A problemática é ampla e atual. Nestes últimos dias, a Santa Sé, especificamente a Congregação para a Doutrina da Fé, publicou um importante documento intitulado “Dignidade da pessoa”. Aborda com precisão os assuntos de vida sob aspectos de antropologia, medicina e fé. Recolhe resultados de muitos congressos e trabalhos realizados nesse campo nos últimos anos. Em síntese, fala que para salvar vidas não se pode destruir outras, mesmo se essas estejam em estágio embrionário. A respeito do uso das células tronco com fins terapêuticos, rejeita o recurso ao uso das células embrionárias para experimentação científica.
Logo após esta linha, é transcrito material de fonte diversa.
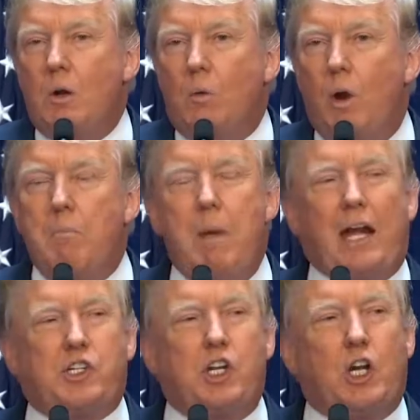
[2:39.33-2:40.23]
when
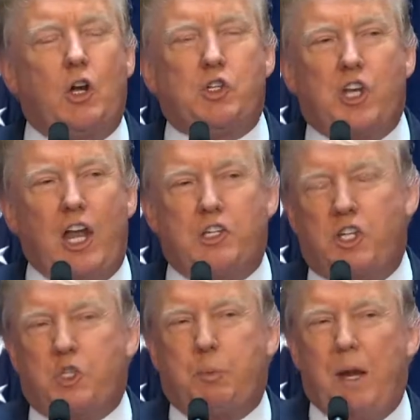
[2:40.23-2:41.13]
Mexico sends
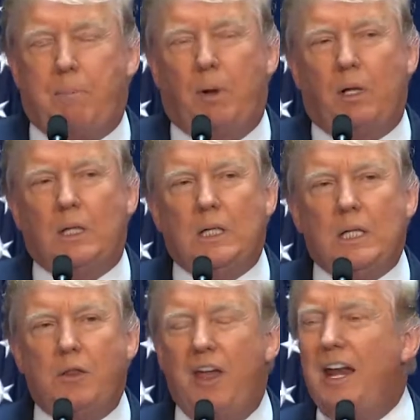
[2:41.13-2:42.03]
its people,
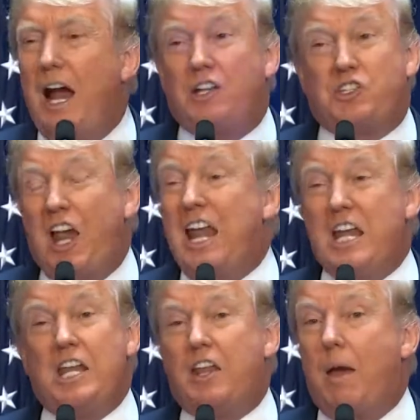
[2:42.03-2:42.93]
they're not
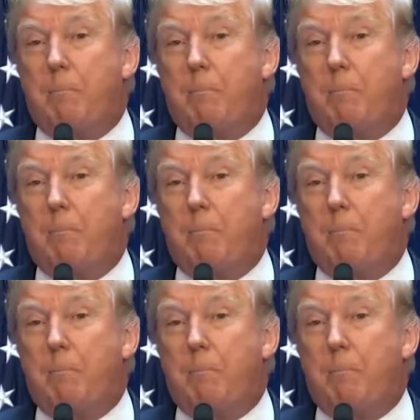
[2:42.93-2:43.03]
sending their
Diz o documento: “Constitui um crime contra a dignidade de seres humanos, que têm direito ao mesmo respeito devido à criança já nascida e a qualquer pessoa.” Indica o uso de células tronco adultas, como eticamente viável e com perspectivas de êxito muito maiores, extraídas “dos tecidos de um organismo adulto, do sangue do cordão umbilical, no momento do parto, dos tecidos de fetos mortos de morte natural” (n. 32).
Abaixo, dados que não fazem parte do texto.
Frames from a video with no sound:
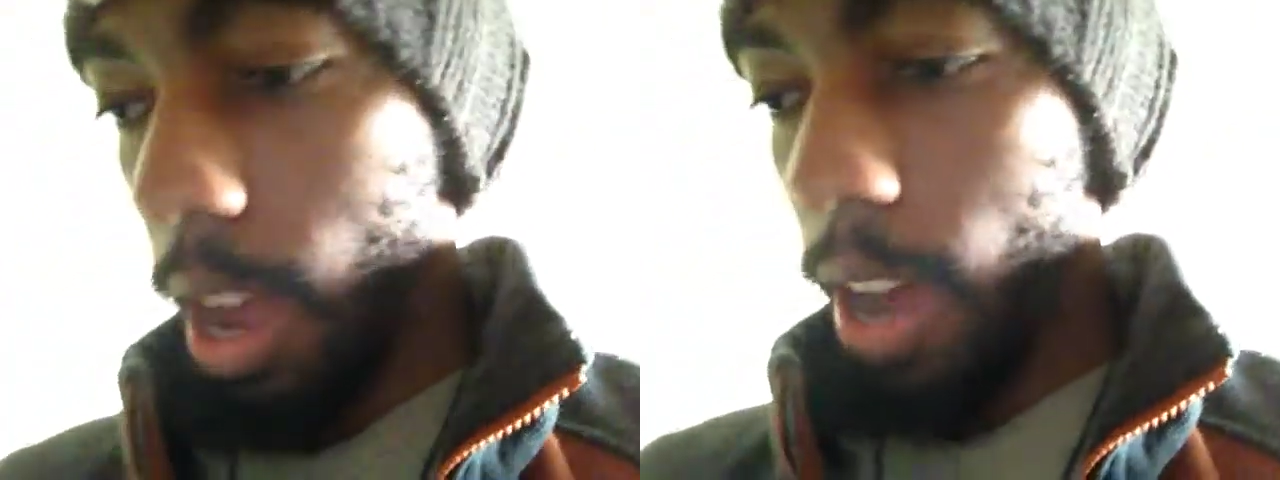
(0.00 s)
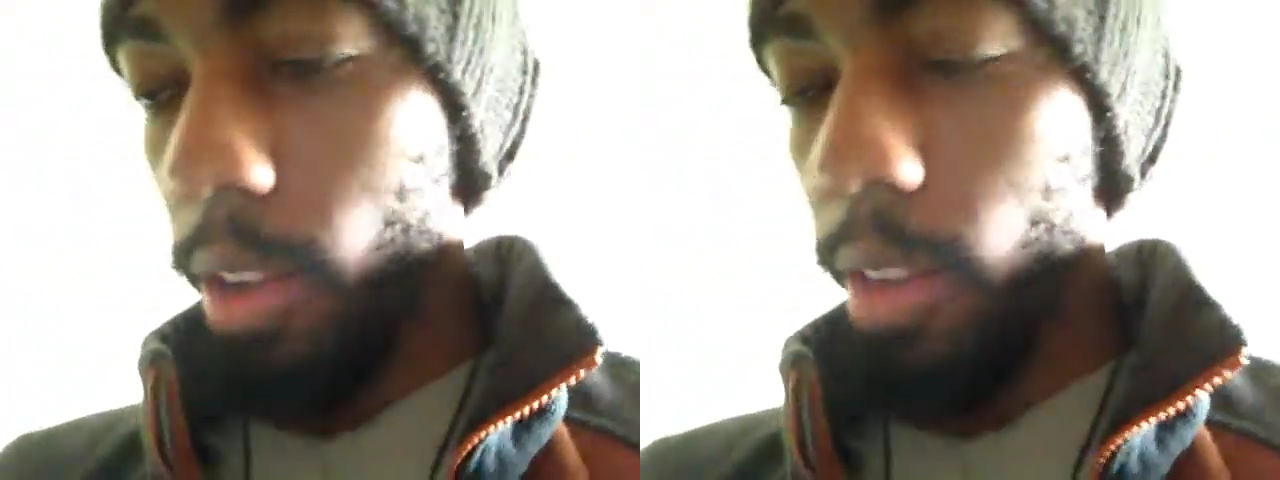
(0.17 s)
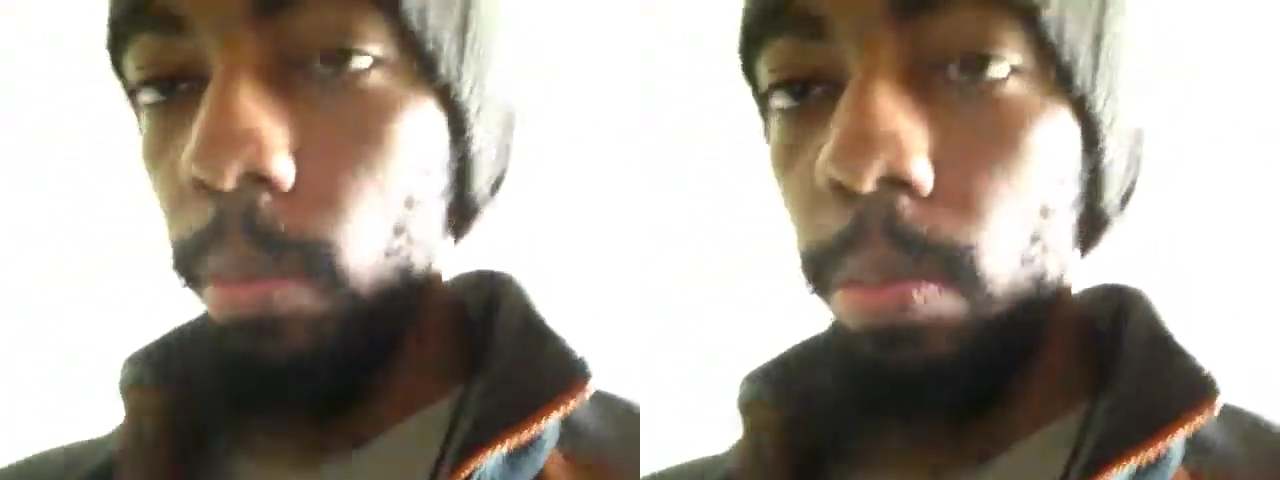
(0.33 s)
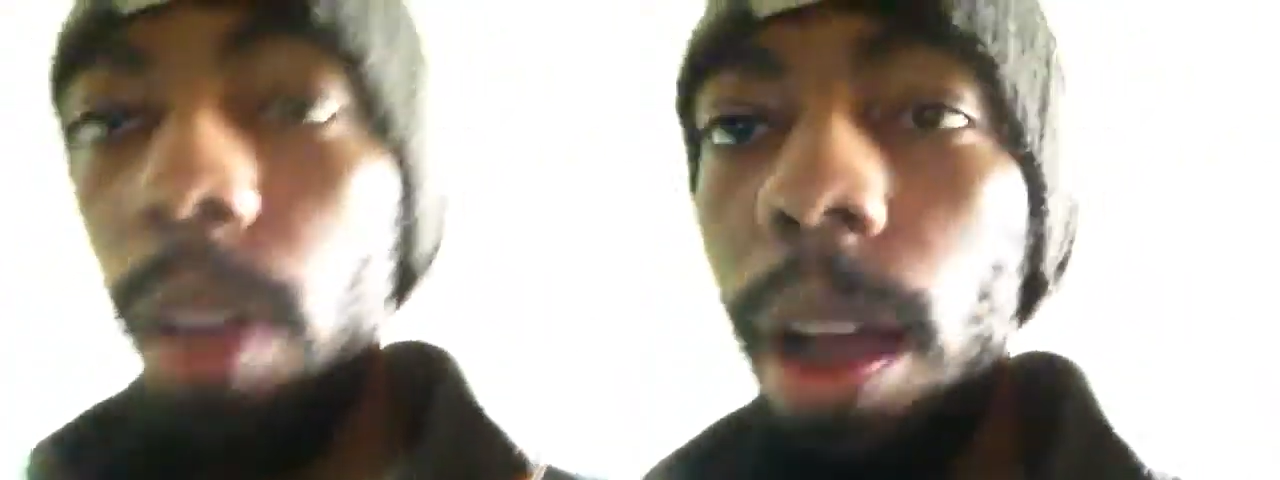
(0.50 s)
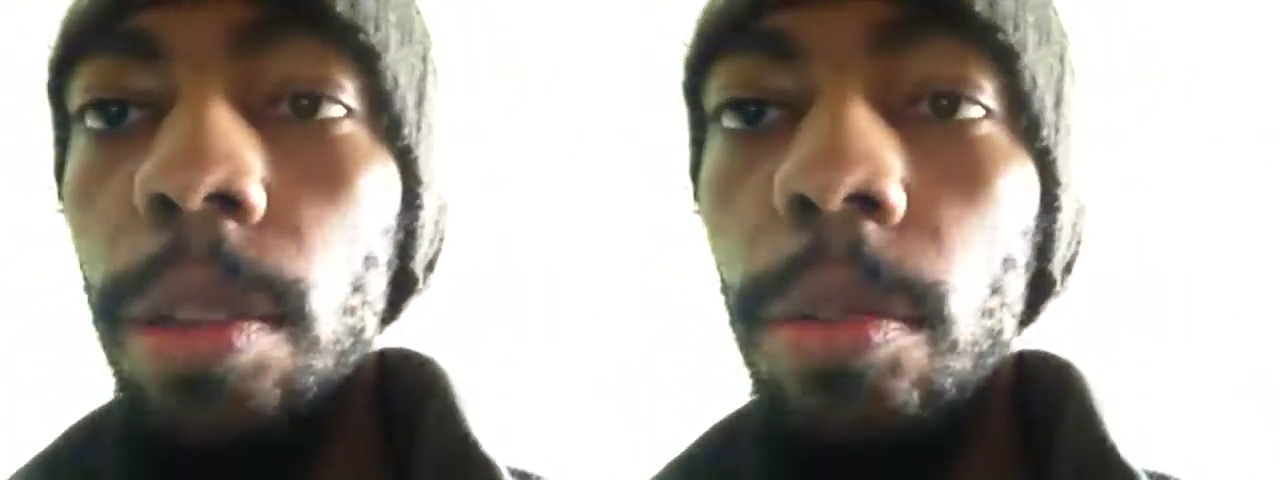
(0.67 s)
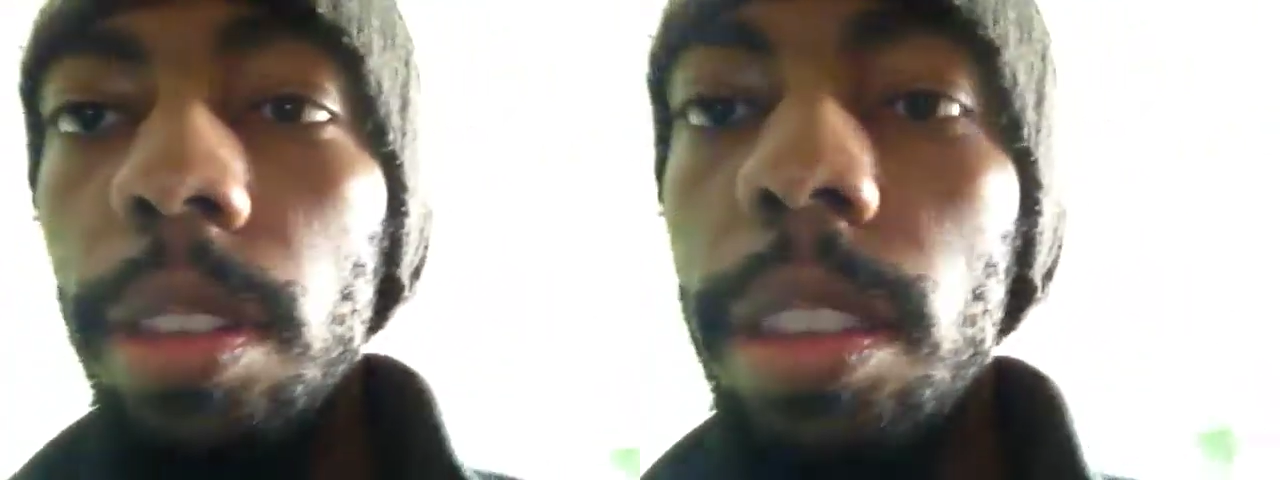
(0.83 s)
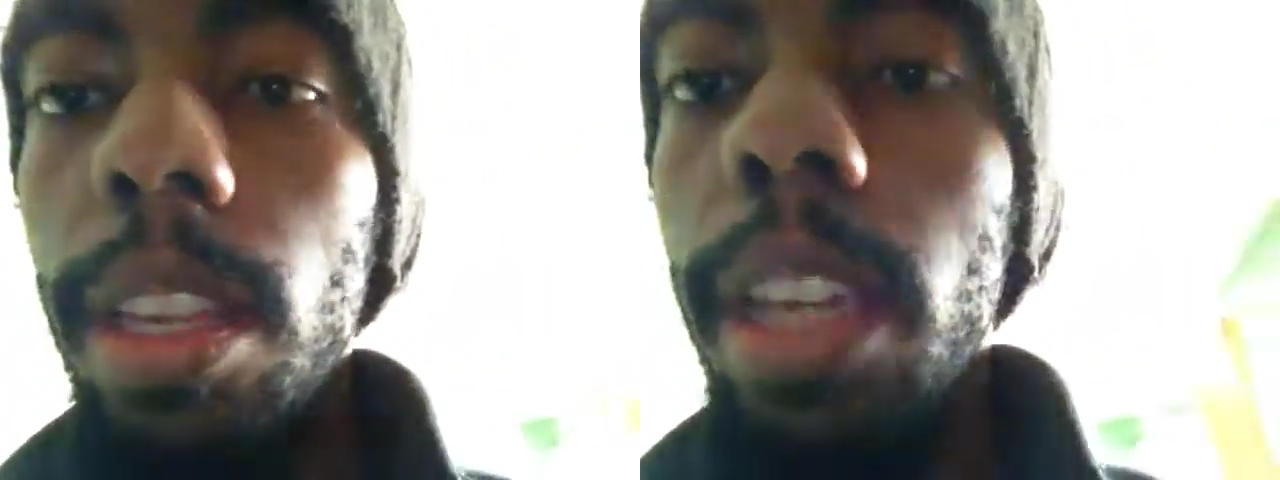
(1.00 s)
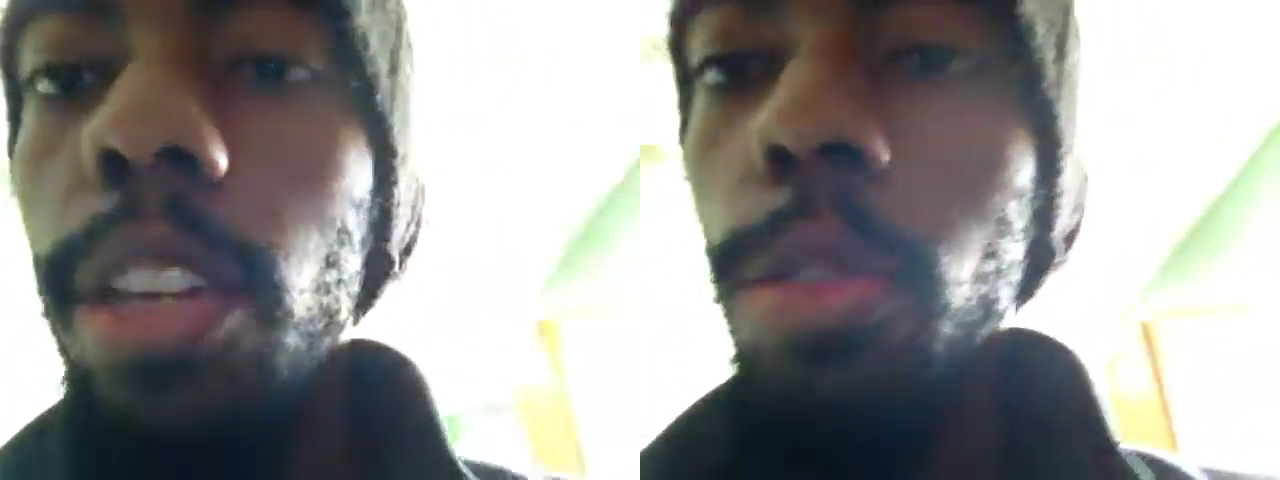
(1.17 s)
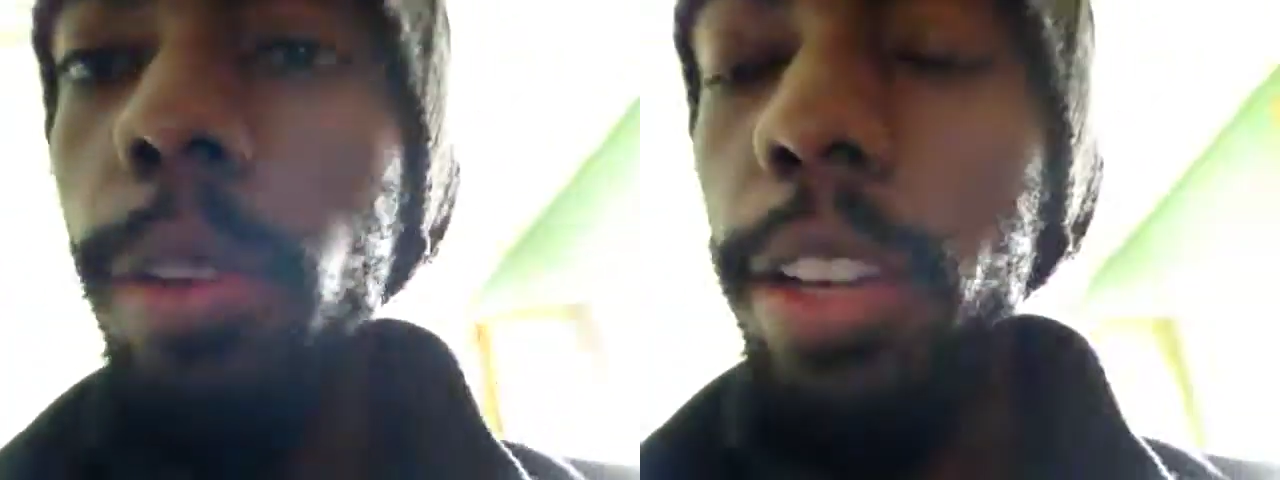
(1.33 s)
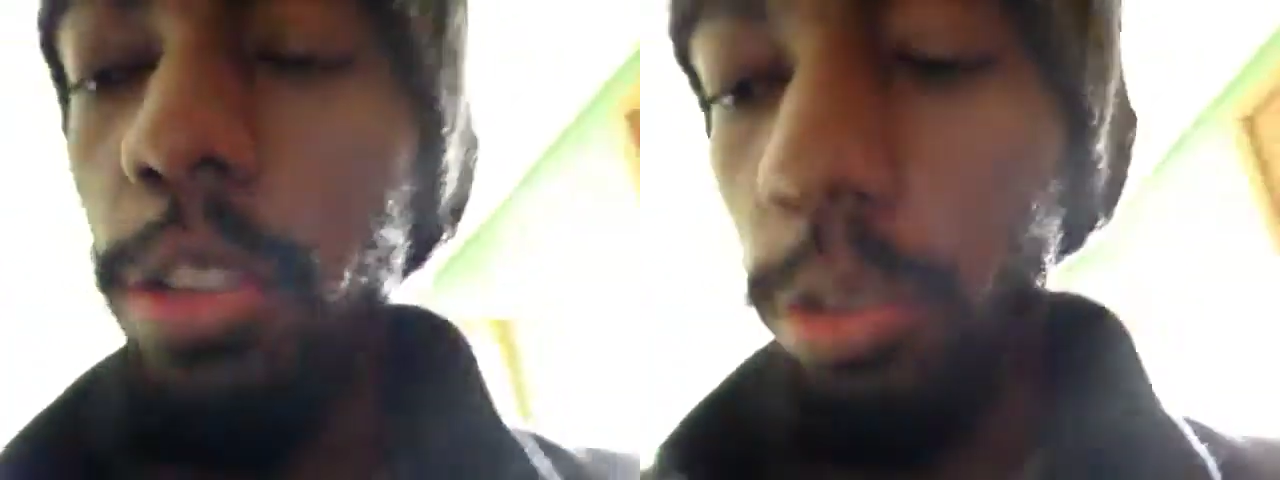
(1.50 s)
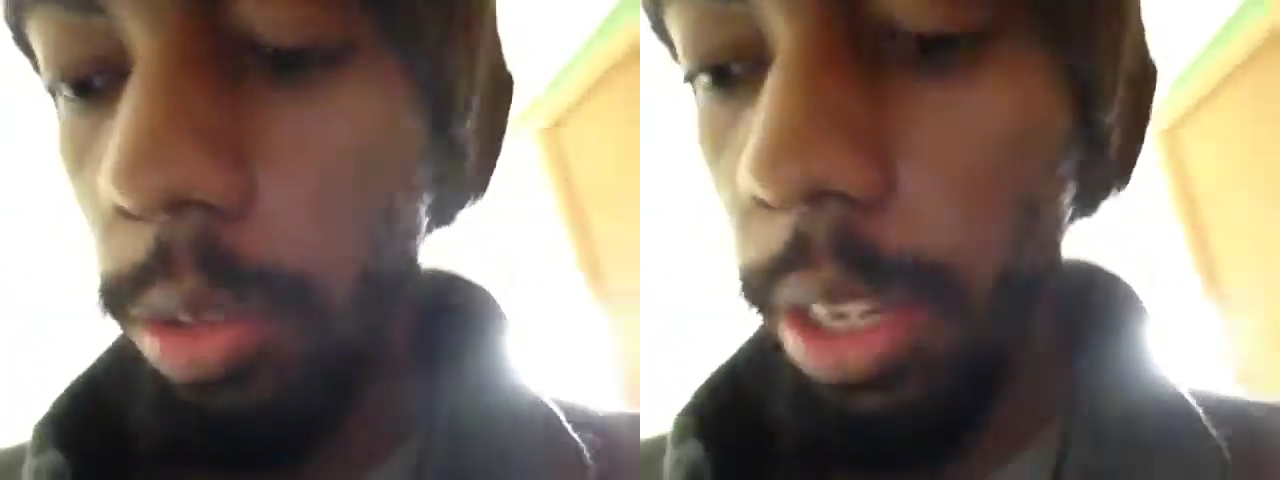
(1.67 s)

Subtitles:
interracial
No Brasil há muita pressão de diversos grupos para aprovar o uso de células embrionárias. Esta pressão parece ser feita mais por motivos ideológicos e econômicos, do que por motivos de verdadeira ciência e de busca de verdadeiros resultados. Infelizmente! É lamentável também, como as pessoas ignoram os ditames da lei natural, de compreensão mais profunda da dignidade da vida humana, até de temor de Deus.
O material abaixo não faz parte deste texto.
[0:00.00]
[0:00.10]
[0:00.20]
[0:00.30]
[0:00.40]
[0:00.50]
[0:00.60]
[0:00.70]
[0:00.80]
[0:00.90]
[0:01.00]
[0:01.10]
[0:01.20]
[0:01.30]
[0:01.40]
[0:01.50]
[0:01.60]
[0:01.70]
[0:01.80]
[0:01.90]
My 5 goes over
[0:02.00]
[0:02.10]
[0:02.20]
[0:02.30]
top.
7. Por que a Igreja, a cada dia, amplia mais sua participação no debate político?

O processo político é o espaço da construção da democracia e do bem comum. Este processo precisa ser iluminado e aperfeiçoado cada vez mais. A Igreja não dispõe de partidos políticos. Dispõe da Doutrina Social da Igreja, que é um manancial de ensinamentos amadurecidos ao longo dos séculos, confrontando a doutrina revelada com diversas situações da vida dos povos e dos sistemas políticos e econômicos. Faz parte da missão de ensinar, que Jesus Cristo deixou à Igreja.

8. Que qualidades um político deve ter, para corresponder bem ao seu dever na condução de um mandato?

A lista seria longa para enumerá-las. Deve ter a compreensão correta de que a política é a arte do bem comum. Deve trabalhar para o bem de todos, não por interesses particulares ou de determinados grupos. Deve saber escolher os colaboradores, preferindo as suas competências no exercício da administração. É importante também a capacidade de trabalhar em equipe e saber dividir corretamente as responsabilidades. Olhar para os setores que, no momento, precisam de mais atenção.

9. Uma nova administração municipal se inicia em 1º de janeiro de 2009. Qual a expectativa da Diocese sobre as ações do novo governo em benefício da comunidade e, especialmente, da população mais carente?

Tudo que se inicia nos dá motivos para esperança. Queremos que as esperanças dos que elegeram seus novos representantes e governantes sejam respeitadas e satisfeitas.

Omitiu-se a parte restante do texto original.